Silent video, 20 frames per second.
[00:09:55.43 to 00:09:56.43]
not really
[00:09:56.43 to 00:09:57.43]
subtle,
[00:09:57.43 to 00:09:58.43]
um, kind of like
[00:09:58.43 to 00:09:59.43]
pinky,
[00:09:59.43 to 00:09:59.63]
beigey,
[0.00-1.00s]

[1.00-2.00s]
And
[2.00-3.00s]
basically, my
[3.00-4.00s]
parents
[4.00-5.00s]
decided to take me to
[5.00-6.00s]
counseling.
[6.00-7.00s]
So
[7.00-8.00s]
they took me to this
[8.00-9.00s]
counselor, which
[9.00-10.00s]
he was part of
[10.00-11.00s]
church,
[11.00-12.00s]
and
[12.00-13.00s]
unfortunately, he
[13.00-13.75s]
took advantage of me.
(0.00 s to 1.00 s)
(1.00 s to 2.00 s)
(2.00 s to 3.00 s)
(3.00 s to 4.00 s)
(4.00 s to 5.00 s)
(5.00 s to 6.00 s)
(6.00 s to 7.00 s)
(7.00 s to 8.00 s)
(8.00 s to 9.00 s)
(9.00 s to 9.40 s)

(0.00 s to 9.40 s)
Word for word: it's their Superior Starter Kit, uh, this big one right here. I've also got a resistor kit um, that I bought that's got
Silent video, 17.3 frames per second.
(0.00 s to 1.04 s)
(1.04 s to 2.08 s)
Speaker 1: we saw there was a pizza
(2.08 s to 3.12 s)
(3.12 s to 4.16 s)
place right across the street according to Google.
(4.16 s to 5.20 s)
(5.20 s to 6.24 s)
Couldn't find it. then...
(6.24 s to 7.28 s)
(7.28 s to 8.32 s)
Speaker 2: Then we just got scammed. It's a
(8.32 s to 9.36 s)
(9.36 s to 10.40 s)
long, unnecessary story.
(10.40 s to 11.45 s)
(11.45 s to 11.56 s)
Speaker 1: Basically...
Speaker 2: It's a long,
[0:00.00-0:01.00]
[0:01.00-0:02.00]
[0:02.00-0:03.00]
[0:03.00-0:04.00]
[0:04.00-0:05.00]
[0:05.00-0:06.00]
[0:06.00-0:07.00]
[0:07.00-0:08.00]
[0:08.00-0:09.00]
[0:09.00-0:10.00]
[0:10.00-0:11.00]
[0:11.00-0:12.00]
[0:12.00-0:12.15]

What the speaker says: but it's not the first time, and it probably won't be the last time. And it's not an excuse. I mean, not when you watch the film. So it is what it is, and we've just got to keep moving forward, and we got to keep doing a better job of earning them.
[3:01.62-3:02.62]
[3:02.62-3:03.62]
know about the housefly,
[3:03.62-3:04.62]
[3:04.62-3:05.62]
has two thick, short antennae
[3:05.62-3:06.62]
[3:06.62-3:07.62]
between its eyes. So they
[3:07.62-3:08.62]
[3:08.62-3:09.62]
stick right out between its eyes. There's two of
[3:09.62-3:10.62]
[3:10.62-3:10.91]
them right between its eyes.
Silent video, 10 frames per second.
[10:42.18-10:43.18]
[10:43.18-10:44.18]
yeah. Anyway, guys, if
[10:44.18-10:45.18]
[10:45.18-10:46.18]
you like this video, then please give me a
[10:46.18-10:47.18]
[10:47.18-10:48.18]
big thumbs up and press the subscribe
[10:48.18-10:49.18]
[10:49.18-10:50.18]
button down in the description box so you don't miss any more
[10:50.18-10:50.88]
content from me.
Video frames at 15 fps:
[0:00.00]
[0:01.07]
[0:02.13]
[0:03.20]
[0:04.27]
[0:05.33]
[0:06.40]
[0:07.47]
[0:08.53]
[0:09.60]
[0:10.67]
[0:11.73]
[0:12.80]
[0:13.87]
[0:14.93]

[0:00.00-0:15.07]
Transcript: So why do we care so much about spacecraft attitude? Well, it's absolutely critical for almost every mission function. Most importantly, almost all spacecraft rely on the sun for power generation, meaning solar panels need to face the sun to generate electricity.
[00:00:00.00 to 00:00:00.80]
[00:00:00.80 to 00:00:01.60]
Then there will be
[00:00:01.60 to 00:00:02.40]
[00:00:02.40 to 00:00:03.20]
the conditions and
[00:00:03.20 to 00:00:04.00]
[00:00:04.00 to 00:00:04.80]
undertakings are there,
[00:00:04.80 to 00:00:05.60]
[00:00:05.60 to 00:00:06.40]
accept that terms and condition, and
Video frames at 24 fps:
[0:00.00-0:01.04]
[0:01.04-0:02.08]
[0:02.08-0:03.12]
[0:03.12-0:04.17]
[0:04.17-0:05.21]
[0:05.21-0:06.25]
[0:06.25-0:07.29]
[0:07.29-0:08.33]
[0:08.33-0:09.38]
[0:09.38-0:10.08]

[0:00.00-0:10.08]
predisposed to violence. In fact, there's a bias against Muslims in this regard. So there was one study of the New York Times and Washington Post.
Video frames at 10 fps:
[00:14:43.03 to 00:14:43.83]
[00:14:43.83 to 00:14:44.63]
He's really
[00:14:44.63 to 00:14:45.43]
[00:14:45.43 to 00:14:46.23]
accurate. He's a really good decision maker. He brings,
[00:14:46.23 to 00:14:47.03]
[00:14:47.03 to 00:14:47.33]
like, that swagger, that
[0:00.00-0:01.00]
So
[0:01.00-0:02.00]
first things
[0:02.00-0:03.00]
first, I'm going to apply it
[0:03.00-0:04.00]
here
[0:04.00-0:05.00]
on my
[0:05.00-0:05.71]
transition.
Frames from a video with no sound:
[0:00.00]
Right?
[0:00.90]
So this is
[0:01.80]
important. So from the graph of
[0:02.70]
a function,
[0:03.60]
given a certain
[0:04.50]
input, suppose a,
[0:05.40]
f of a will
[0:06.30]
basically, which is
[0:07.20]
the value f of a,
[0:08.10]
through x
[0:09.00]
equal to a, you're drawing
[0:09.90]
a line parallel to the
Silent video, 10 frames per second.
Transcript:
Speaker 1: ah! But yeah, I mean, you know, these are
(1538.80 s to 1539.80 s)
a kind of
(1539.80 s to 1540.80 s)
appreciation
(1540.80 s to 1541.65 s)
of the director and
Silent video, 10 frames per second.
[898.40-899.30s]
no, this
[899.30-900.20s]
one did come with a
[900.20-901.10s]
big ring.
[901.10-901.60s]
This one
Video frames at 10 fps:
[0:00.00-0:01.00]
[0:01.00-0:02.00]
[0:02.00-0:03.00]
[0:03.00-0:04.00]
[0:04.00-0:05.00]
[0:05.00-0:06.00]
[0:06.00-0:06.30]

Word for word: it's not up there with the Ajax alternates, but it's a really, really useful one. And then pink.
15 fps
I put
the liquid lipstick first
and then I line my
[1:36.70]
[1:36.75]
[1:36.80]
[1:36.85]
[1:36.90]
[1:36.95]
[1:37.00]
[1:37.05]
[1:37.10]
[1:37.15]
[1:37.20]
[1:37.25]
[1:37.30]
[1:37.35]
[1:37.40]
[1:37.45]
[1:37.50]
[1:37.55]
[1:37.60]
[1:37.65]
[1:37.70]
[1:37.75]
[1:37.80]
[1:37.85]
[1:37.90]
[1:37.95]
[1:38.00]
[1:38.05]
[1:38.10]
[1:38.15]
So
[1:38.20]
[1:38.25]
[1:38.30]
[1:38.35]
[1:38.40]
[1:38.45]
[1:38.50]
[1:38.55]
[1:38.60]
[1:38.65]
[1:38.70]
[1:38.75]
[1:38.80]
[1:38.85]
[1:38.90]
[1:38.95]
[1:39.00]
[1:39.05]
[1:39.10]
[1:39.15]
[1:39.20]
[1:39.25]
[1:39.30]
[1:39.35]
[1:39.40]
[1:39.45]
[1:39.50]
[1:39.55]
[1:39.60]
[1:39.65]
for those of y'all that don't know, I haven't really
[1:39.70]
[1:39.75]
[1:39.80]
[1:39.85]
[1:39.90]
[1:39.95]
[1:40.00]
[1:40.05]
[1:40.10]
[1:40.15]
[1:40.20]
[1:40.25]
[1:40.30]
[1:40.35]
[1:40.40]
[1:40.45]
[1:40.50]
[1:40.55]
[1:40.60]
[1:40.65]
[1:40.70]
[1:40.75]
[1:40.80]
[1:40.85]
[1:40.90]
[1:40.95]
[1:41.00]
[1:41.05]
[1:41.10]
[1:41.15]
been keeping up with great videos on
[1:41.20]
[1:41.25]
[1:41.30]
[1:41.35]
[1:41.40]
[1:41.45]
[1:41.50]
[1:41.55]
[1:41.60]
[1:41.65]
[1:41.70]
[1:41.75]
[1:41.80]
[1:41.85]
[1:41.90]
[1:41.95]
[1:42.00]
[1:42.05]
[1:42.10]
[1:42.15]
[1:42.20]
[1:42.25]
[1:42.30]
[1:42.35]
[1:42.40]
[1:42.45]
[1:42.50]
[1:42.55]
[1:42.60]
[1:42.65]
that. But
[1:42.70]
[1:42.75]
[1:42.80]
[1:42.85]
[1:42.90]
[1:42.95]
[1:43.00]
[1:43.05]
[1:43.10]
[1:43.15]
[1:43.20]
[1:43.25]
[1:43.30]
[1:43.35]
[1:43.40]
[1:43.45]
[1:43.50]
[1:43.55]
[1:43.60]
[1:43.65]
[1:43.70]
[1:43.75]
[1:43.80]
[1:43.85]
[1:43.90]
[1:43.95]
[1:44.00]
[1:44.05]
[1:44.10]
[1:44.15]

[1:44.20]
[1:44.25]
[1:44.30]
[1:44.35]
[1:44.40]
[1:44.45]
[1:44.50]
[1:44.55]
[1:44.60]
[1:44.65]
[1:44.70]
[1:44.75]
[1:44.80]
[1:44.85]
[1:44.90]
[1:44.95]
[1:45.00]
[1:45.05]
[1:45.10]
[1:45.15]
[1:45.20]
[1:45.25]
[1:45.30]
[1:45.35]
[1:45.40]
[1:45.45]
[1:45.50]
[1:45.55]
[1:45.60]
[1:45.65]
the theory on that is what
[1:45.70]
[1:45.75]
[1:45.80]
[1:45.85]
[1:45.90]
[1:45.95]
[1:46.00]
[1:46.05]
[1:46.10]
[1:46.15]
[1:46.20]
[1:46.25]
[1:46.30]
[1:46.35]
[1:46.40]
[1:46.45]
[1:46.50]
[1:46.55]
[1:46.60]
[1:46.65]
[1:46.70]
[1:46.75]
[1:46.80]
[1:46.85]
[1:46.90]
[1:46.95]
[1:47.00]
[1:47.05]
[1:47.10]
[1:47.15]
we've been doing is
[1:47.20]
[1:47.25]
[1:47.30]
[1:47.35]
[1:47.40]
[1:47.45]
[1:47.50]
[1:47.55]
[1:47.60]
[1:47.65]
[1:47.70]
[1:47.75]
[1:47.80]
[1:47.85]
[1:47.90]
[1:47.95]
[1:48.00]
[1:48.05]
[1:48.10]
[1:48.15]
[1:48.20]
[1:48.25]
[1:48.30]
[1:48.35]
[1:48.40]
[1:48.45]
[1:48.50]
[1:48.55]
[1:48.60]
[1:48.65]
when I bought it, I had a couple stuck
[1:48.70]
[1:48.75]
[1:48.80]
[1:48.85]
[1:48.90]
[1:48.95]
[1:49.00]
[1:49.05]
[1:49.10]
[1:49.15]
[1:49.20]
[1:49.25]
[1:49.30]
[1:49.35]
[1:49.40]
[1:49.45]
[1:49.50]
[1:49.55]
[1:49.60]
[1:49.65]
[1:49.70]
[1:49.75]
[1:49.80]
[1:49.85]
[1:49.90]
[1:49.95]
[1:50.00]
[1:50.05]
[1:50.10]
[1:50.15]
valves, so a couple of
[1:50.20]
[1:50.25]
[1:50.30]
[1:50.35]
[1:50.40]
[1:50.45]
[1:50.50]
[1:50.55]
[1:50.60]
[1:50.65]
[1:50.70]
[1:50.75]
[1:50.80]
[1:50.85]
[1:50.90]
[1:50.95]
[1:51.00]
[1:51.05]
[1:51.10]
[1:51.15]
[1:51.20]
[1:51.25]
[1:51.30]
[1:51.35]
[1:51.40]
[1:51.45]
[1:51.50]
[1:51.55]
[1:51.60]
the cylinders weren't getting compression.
• • • •
- [EXERCISE REQUIREMENTS]
Beginning with the line containing "[10:43.18-10:44.18]" in the material above, copy every line exactly until you have copied the line containing "[0:00.00-0:15.07]".

- [ANSWER BOX]
[10:43.18-10:44.18]
yeah. Anyway, guys, if
[10:44.18-10:45.18]
[10:45.18-10:46.18]
you like this video, then please give me a
[10:46.18-10:47.18]
[10:47.18-10:48.18]
big thumbs up and press the subscribe
[10:48.18-10:49.18]
[10:49.18-10:50.18]
button down in the description box so you don't miss any more
[10:50.18-10:50.88]
content from me.
Video frames at 15 fps:
[0:00.00]
[0:01.07]
[0:02.13]
[0:03.20]
[0:04.27]
[0:05.33]
[0:06.40]
[0:07.47]
[0:08.53]
[0:09.60]
[0:10.67]
[0:11.73]
[0:12.80]
[0:13.87]
[0:14.93]

[0:00.00-0:15.07]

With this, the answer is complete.